A Itália foi o primeiro país do Ocidente a ser gravemente atingido pelo coronavírus. Mais de 125 mil pessoas no país já morreram do vírus, e a campanha de vacinação começou devagar, marcada pela escassez de doses e percalços estratégicos. Ela vem se intensificando nas últimas semanas, com cerca de meio milhão de doses de vacina distribuídas a cada dia. Na quinta-feira (3) o país eliminou as restrições de idade e ampliou os critérios que determinam quem tem direito à vacina. As autoridades dizem que o aumento da oferta significa que em breve migrantes e candidatos a asilo serão vacinados.

Mas pouca coisa vem acontecendo nesse sentido até agora, segundo defensores dos migrantes.

Vários médicos que trabalham com migrantes disseram que não creem que a inação seja fruto de discriminação intencional. Para eles, ela é mais um sintoma da inatenção habitual dada aos marginalizados.

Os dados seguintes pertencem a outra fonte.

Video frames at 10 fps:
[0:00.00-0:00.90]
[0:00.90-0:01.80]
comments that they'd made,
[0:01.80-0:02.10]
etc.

Estrangeiros residentes na Itália sem número de previdência social, incluindo diplomatas e funcionários de organizações internacionais, também têm tido problemas para marcar sua vacinação. Esta semana o serviço postal italiano, cuja plataforma online para marcar vacinações é a mais utilizada nas regiões, começou a autorizar membros desses grupos a marcar sua vacinação. Mas ela ainda não tem data para quando fará o mesmo para os migrantes que estão no país de modo ilegal.

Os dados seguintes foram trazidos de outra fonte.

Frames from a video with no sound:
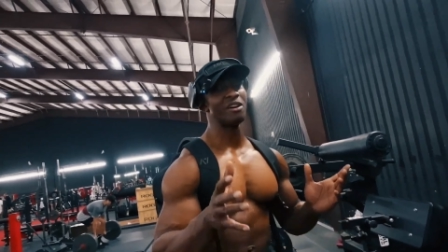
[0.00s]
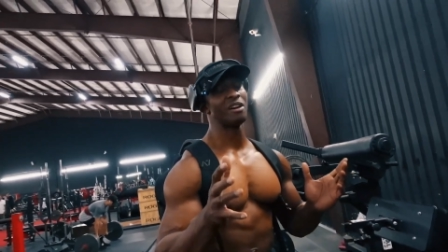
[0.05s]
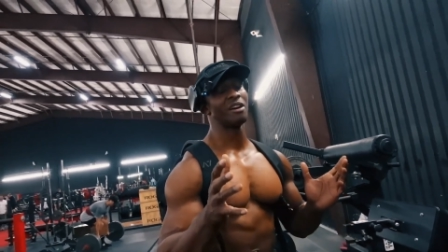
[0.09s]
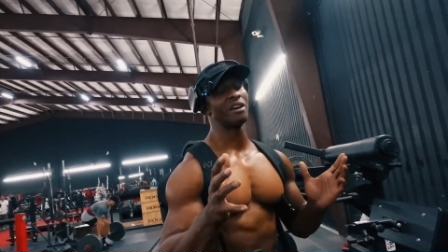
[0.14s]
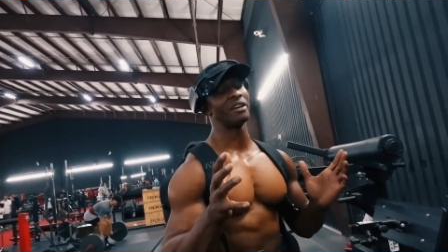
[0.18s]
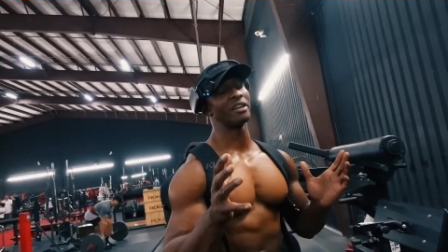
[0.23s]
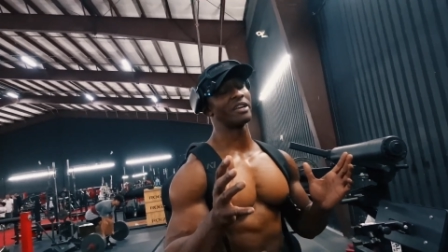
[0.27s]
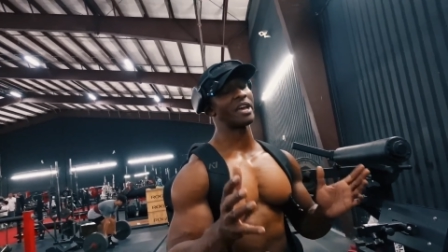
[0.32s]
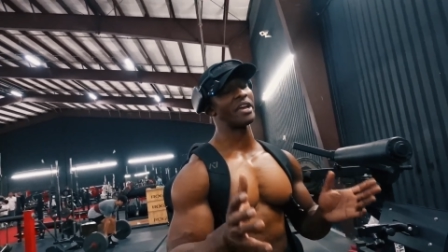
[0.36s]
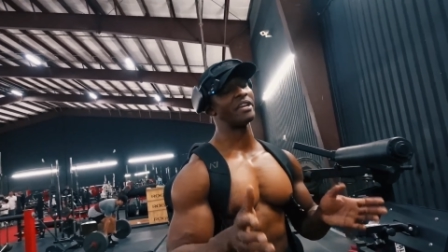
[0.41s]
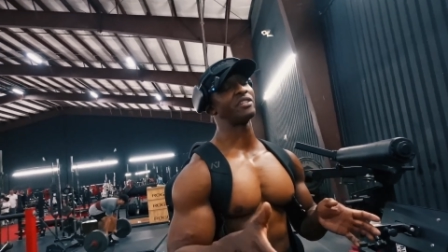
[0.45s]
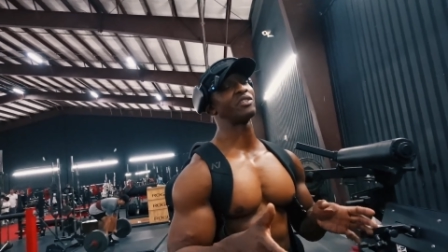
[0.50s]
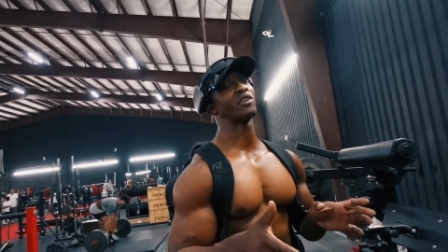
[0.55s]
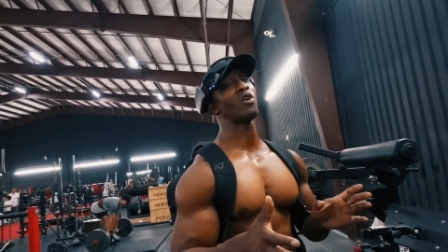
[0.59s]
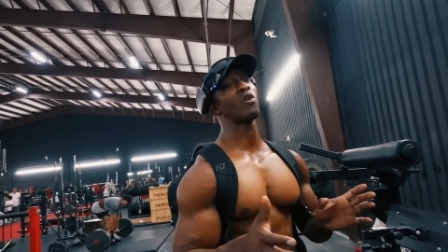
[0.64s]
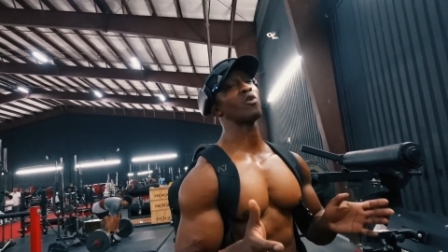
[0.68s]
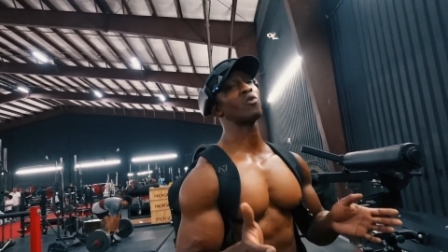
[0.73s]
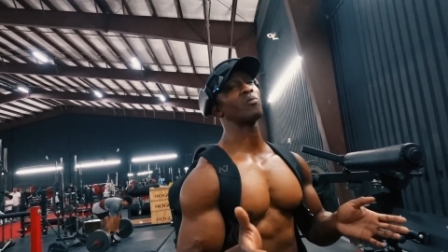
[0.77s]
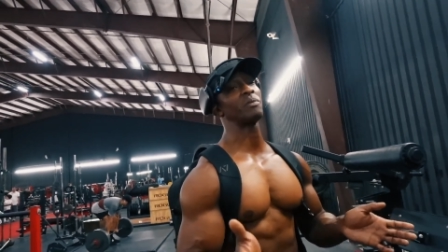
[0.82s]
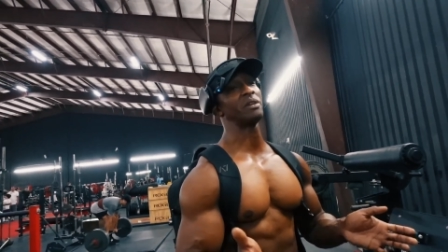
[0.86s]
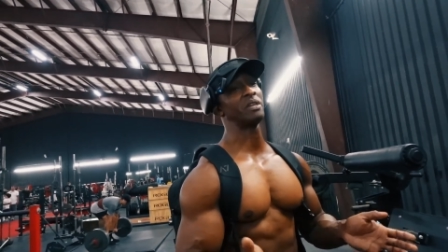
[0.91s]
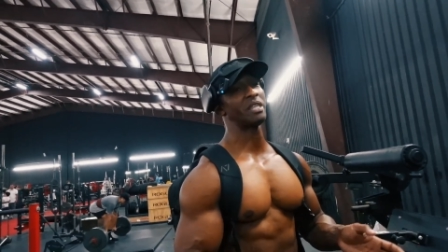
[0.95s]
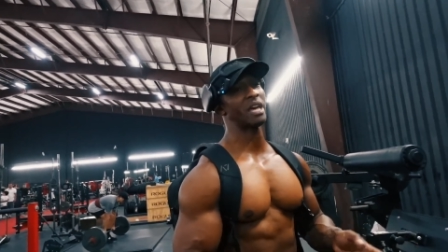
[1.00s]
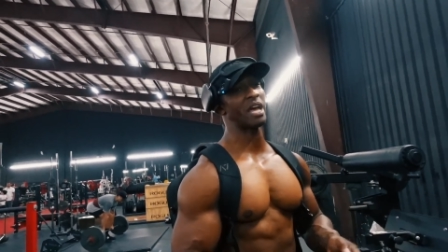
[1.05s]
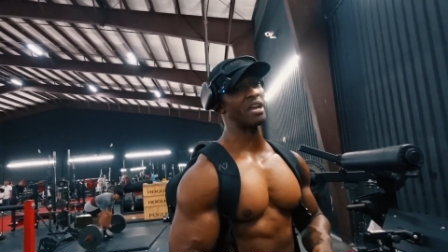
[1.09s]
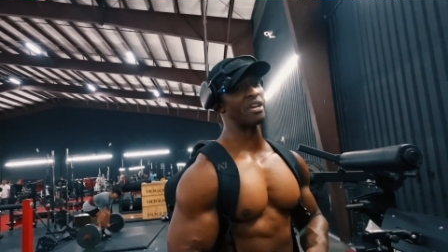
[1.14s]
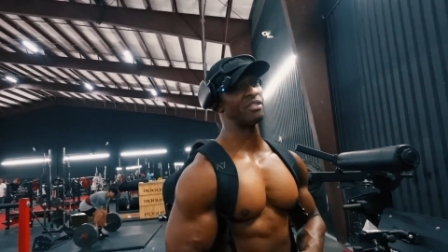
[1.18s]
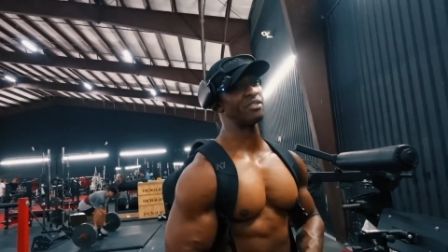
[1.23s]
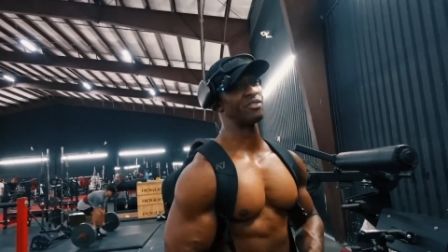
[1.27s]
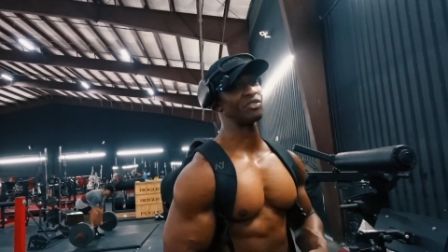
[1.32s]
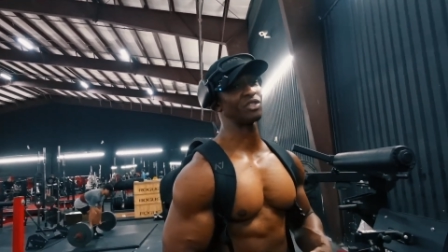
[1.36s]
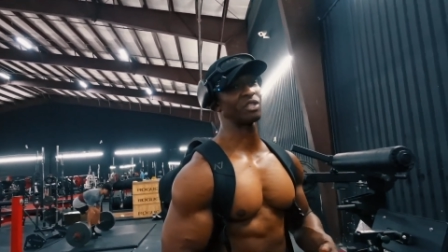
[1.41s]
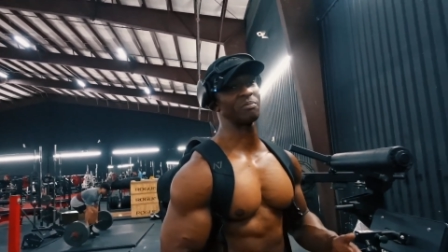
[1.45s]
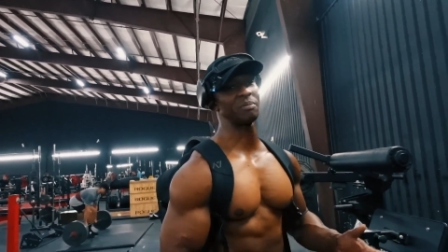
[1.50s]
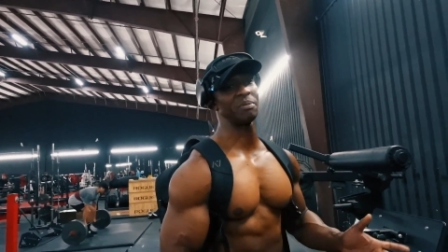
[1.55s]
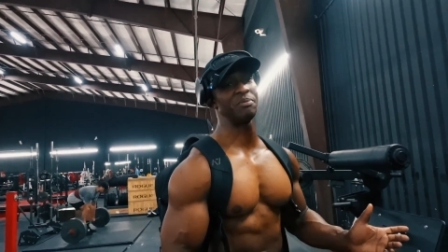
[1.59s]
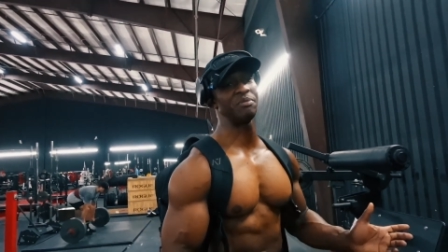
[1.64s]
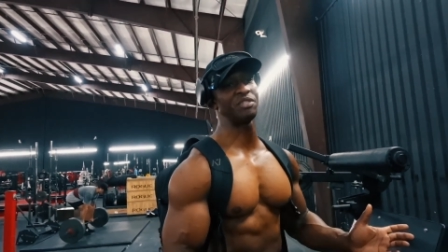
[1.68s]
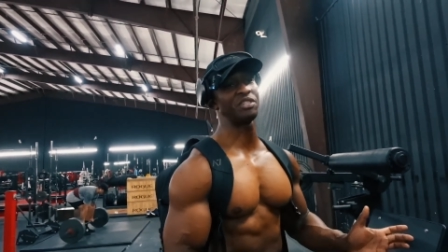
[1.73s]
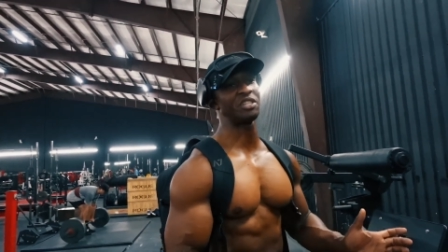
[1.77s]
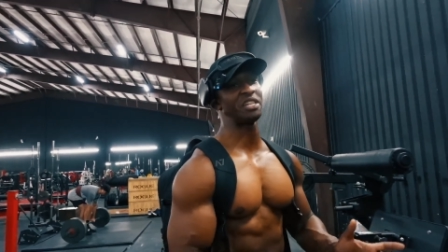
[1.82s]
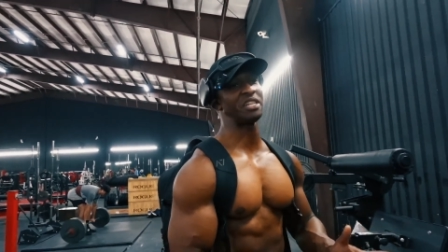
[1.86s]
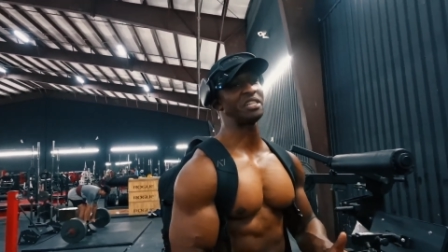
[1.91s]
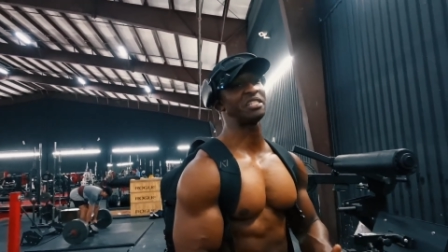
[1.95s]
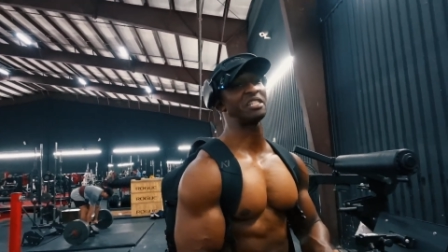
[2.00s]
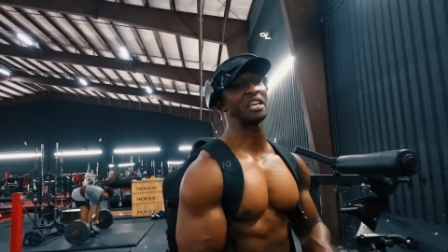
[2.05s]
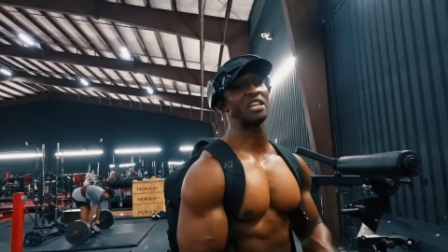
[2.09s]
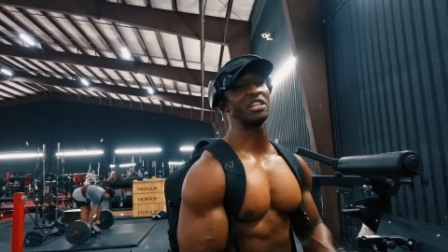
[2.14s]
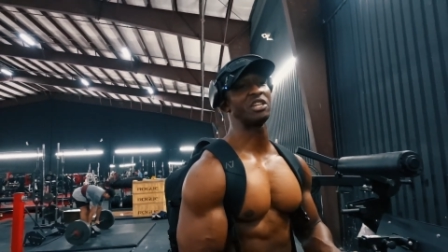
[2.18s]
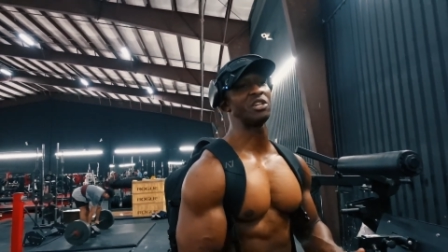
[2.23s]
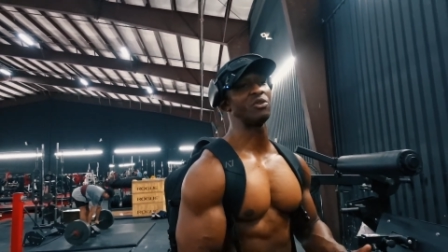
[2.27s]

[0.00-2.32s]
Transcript: again, told me that there's gonna be machines that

Alguns políticos incluem a questão da vacinação no debate sobre a imigração.

Quando as autoridades da Lombardia, no norte do país, disseram que pretendem incluir migrantes irregulares —sem status legal— e pessoas em situação de rua na campanha de vacinação este mês, os membros de conselhos regionais protestaram.

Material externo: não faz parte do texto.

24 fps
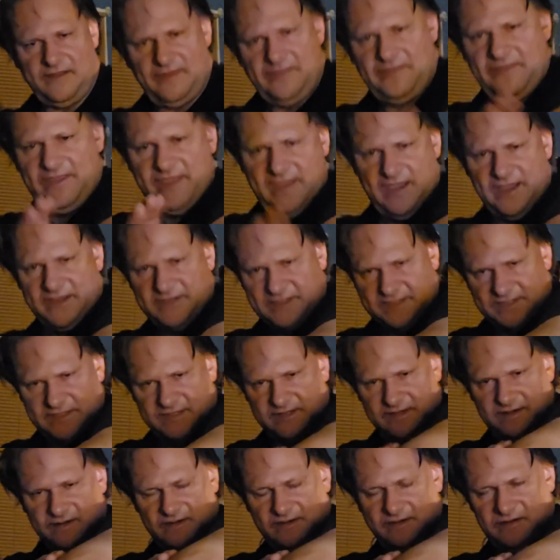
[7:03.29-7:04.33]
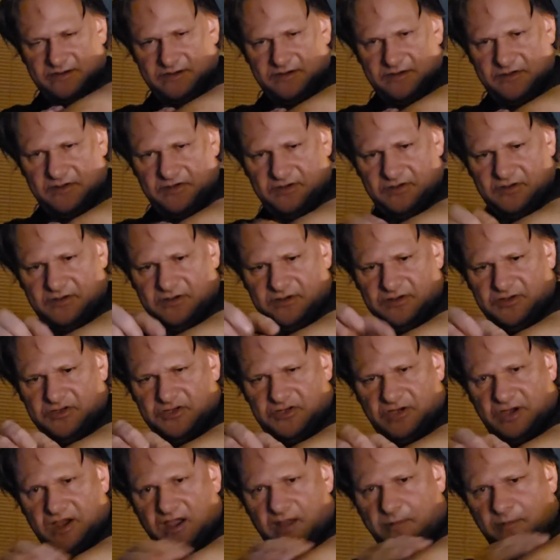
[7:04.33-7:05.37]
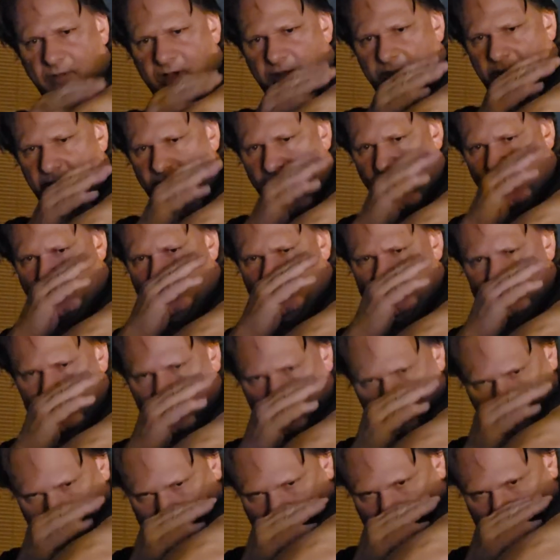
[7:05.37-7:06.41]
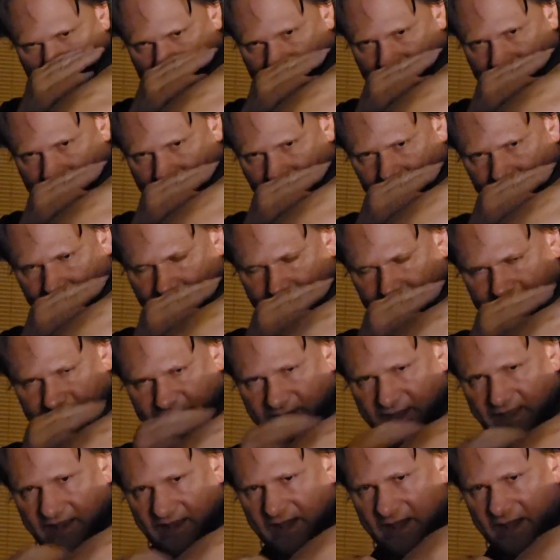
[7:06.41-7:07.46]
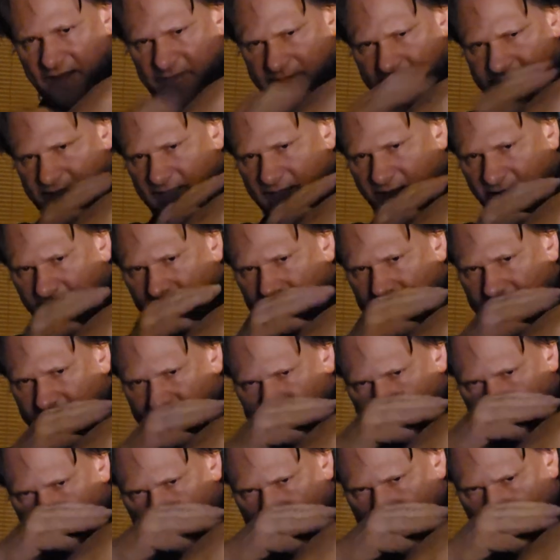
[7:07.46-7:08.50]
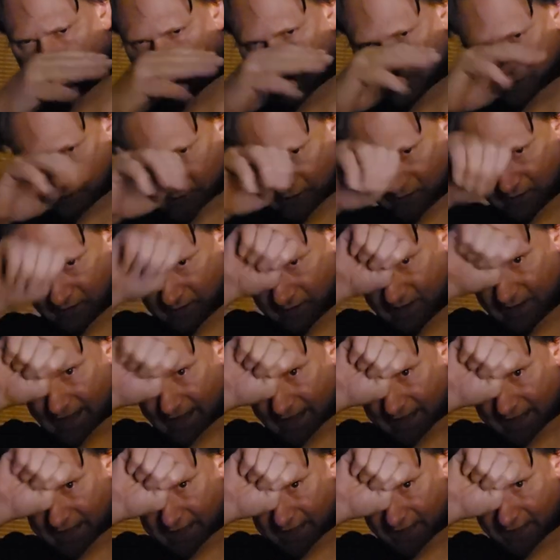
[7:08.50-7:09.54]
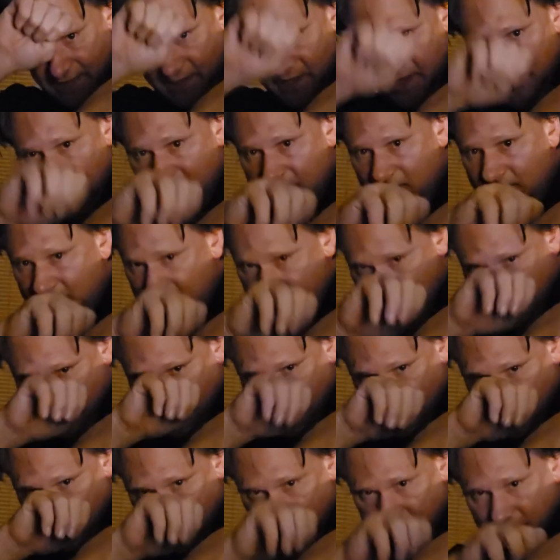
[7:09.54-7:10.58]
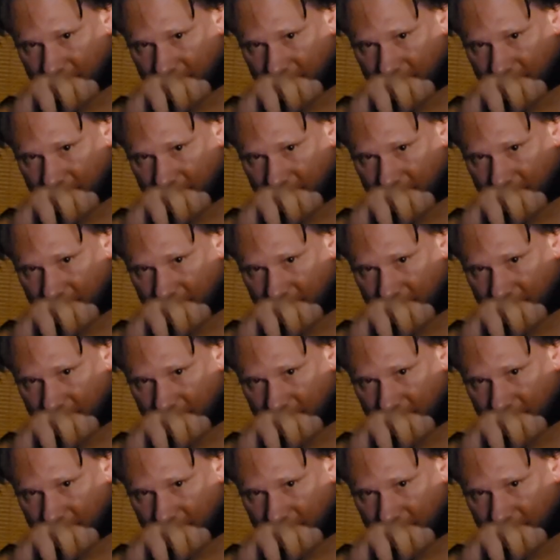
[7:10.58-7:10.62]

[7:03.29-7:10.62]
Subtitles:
This should come up right to about here, so that anything that comes through catches me here and not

“Penso nos empresários exaustos depois de um ano de fechamento de seus estabelecimentos, nos caixas de supermercado sempre na linha de frente, nos jovens que perderam um ano de sua vida e convívio social —todos sendo passados por cima por imigrantes irregulares”, disse uma vereadora da Lombardia, Viviana Beccalossi, em uma reunião regional.

Ela qualificou a iniciativa de vacinar os migrantes como “um tapa na cara”. A Lombardia vai começar a vacinar pessoas sem-teto na próxima semana. Mas, citando uma “discussão em curso ao nível nacional”, disse que não tem certeza quando poderá vacinar estrangeiros munidos apenas de número de previdência social temporário.

Médicos e assistentes sociais que atendem migrantes dizem que, ao criar obstáculos burocráticos entre os migrantes e as vacinas, as autoridades italianas estão violando a lei, que garante assistência médica essencial a migrantes, e criando um problema grande de saúde pública.

Mazzetti destaca que muitos migrantes são empregados domésticos.

“Se não controlarmos a circulação do vírus entre essas pessoas que entram em nossas casas para nos ajudar, não vamos controlar a circulação do vírus no país”, ele explicou.

Um porta-voz do ministro da Saúde disse que o governo pretende vacinar em breve os moradores de abrigos e centros de migrantes e que até agora isso não ocorreu devido à falta de vacinas. Segundo ele, assim que o país receber doses suficientes, dará a vacina a todos que quiserem.

Diferentes tentativas têm sido feitas no país para encontrar soluções. O papa Francisco ofereceu centenas de doses aos moradores de rua de Roma. E autoridades sanitárias locais em Roma e algumas outras regiões disseram às organizações que atendem migrantes que elas podem telefonar e marcar a vacinação de pessoas que estão no país em situação ilegal.

Mas os médicos da clínica que atende Vlado, administrada pela entidade católica Caritas, contaram que telefonaram e mandaram e-mails, mas não conseguiram marcar uma hora para ele ser vacinado.

A diretora da clínica, Giulia Civitelli, disse: “O governo fala que quer vacinar todo mundo, mas precisa nos explicar como”.

Uma migrante de 48 anos de Moldova que trabalha como cuidadora em Verona, sem documentação, disse que tentou marcar hora por conta própria para receber a vacina, mas foi recusada por não ter número de previdência social. Ela ficou decepcionada, mas não se surpreendeu.

“Não tenho contrato”, disse a migrante, pedindo para não ser identificada por medo de perder seu emprego. “Não tenho número. Não tenho direito a nada.”